AIM OF THE EXERCISE
Exactly the lines from the line containing "[0:00.00-0:00.97]" through the final line of the entries below must be returned, and only those, without pictures.

DATA TO USE
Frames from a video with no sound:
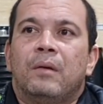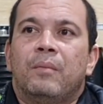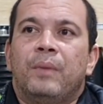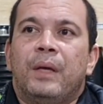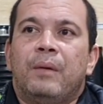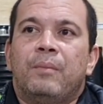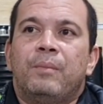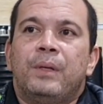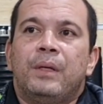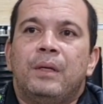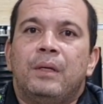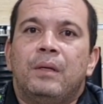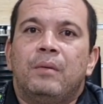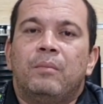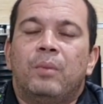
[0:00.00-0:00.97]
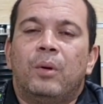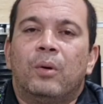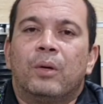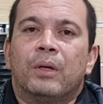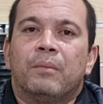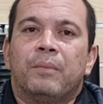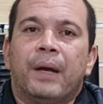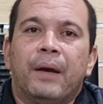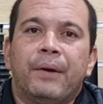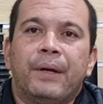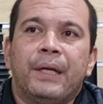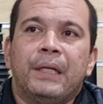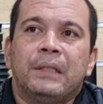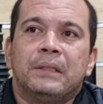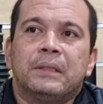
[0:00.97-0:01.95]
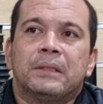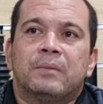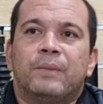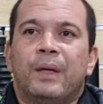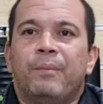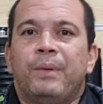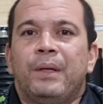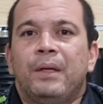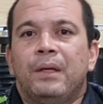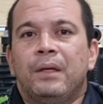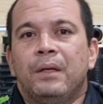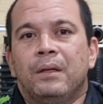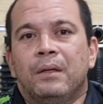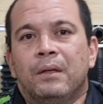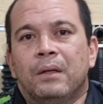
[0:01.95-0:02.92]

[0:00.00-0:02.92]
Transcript: maybe broken bearings, maybe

TASK SOLUTION
[0:00.00-0:00.97]
[0:00.97-0:01.95]
[0:01.95-0:02.92]

[0:00.00-0:02.92]
Transcript: maybe broken bearings, maybe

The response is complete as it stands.